We had driven out of town and turned on to a minor road that led across flat, glistening farmland, threaded by willow-fringed ditches. It was then that he began to behave like a frustrated rally-driver. Admittedly, there was a virtual absence of traffic, and visibility was perfect, but there was the problem of the sharp bends the road took, after long straights, round the corners of ancient, inviolable fields. Also the problem, on occasion, of an oncoming car. I clung, reflexively, to my briefcase. I thought: he means to scare me into surrender. I fleetingly but seriously indulged the fantasy that all this was a deliberate exercise: Plan B, or Abduction. I was being whisked away to some secret hide-out, where the price of my release would be the contents of my briefcase. I would be found, a day or so hence, wandering dazed and dishevelled by the roadside.

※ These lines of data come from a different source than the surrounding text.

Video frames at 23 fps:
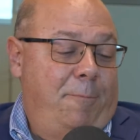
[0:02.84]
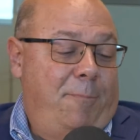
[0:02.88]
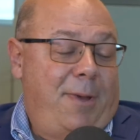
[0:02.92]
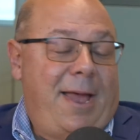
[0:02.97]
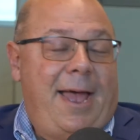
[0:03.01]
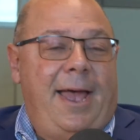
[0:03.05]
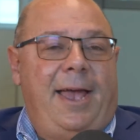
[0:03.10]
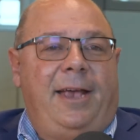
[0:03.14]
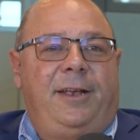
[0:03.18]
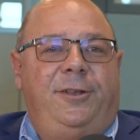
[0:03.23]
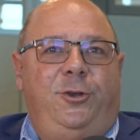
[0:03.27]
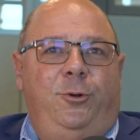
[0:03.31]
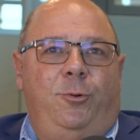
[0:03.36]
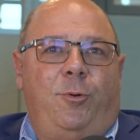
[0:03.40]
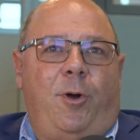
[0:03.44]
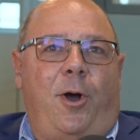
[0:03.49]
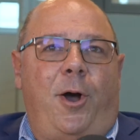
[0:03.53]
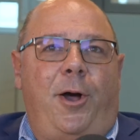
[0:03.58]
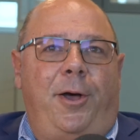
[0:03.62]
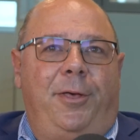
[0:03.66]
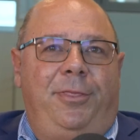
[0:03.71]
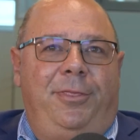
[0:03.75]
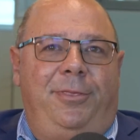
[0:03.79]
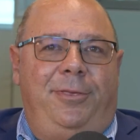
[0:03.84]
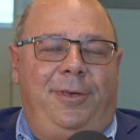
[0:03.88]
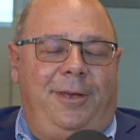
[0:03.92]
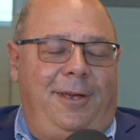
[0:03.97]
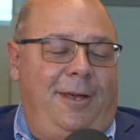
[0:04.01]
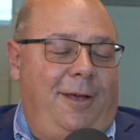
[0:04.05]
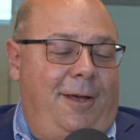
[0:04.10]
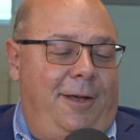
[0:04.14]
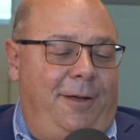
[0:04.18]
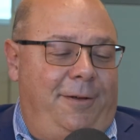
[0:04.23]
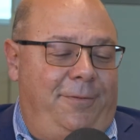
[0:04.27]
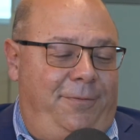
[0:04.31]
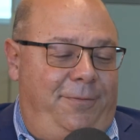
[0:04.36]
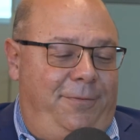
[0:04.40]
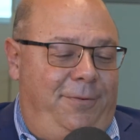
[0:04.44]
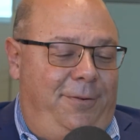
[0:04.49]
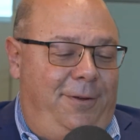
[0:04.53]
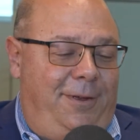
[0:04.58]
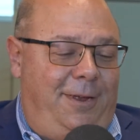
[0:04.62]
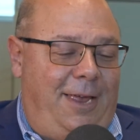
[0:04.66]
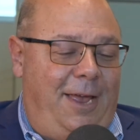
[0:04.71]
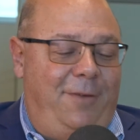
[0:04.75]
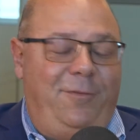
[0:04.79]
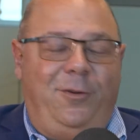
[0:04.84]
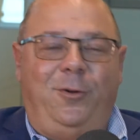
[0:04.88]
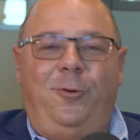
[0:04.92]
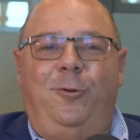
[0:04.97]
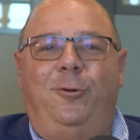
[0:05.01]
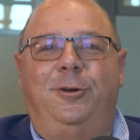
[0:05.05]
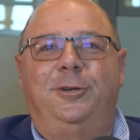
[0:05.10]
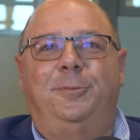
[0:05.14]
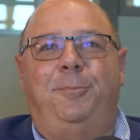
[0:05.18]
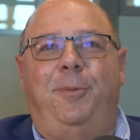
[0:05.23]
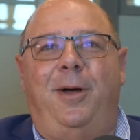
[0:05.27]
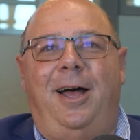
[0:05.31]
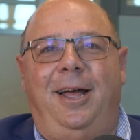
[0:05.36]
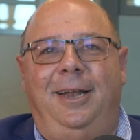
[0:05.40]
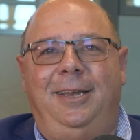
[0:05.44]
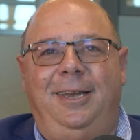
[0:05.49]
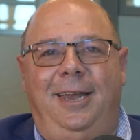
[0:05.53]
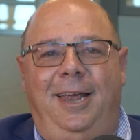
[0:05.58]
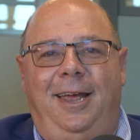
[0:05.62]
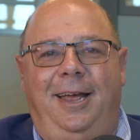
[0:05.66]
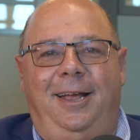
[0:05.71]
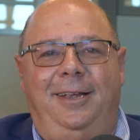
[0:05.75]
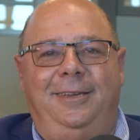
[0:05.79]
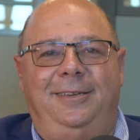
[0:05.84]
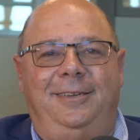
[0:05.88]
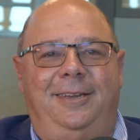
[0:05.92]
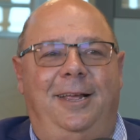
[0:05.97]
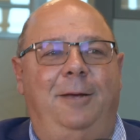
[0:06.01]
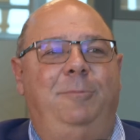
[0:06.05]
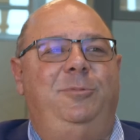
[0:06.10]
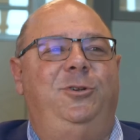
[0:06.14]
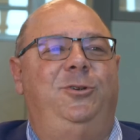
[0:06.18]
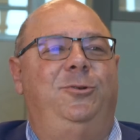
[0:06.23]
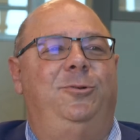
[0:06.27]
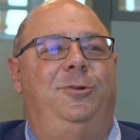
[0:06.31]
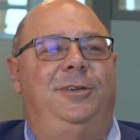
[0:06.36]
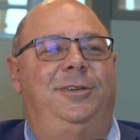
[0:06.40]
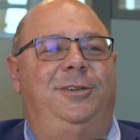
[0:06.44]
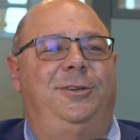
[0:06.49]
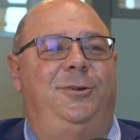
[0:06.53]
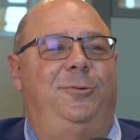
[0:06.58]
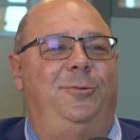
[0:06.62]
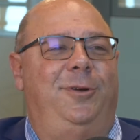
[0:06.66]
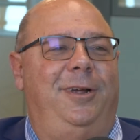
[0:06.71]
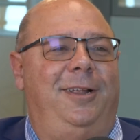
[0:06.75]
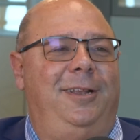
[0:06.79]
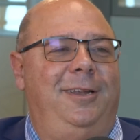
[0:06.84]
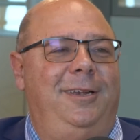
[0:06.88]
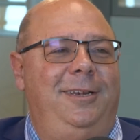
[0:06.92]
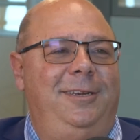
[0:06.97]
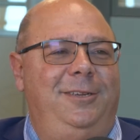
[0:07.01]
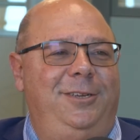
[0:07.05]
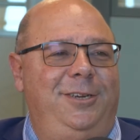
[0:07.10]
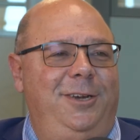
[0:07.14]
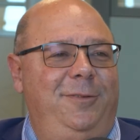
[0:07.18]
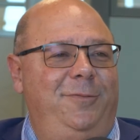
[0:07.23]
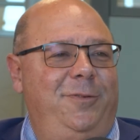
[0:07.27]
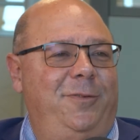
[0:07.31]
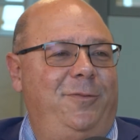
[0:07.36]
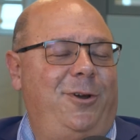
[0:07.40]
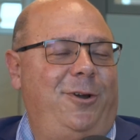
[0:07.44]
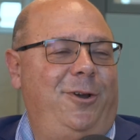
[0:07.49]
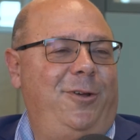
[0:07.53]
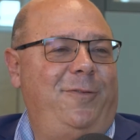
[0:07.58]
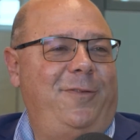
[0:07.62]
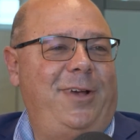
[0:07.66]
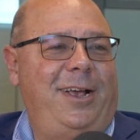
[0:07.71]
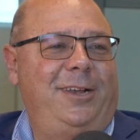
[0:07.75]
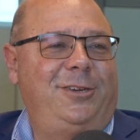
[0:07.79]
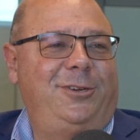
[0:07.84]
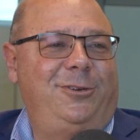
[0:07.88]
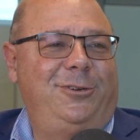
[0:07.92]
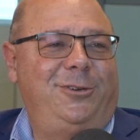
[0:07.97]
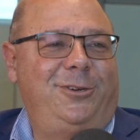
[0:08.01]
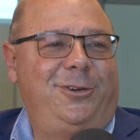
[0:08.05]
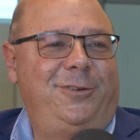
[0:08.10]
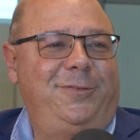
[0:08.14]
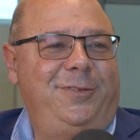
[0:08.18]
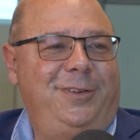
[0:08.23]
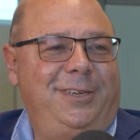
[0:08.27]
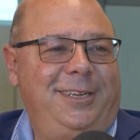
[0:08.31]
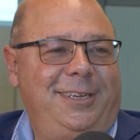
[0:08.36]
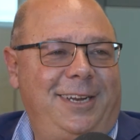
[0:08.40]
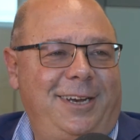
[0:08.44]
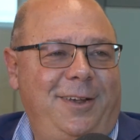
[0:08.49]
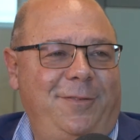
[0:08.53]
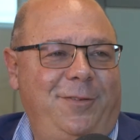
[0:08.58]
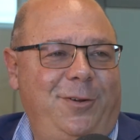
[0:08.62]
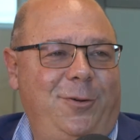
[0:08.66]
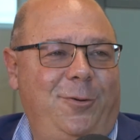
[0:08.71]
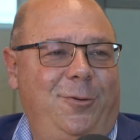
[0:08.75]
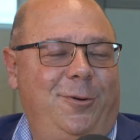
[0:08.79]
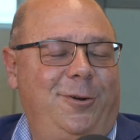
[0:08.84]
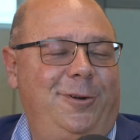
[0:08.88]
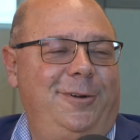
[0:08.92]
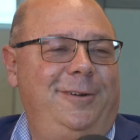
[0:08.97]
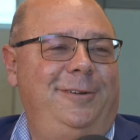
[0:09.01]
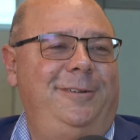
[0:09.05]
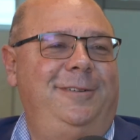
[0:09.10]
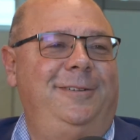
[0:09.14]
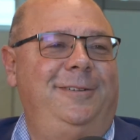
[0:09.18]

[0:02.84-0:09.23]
back to Off the Cuff, EviCore's podcast. I'm Julius Torelli, Chief of Cardiovascular Services at EviCore.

But there was a moment — I swear it — when all speculation seemed beside the point. As we headed towards a right-hand bend which the expression on Potter’s face seemed grimly to disregard, I thought: he means to kill us both, him and me, on this spring morning. He could really do it. And as we hurtled towards this possible outcome, I was conscious of the vibrant green of the fields, of little, individual larks trilling somewhere, unseen, above us, and I had a distinct vision of the ghost of Matthew Pearce (he wore a black frock-coat and was wondering just what it was he had started) coming to visit the scene of the crash, coming to ponder these two dead men who had died locked in mortal argument over his own lifeless remains.

“Why don’t you stick to poetry, Bill?”

“The terms of the Ellison Fellowship,” I jabbered, “clearly allow me—”

“Fuck the Ellison Fellowship. The Ellison Fellowship’s a fucking joke. You know that.”

“Michael, I think you should slow down.”

“What do you want , money or something?”

“I think you should slow down .”

“You want to sell the Notebooks, is that it?”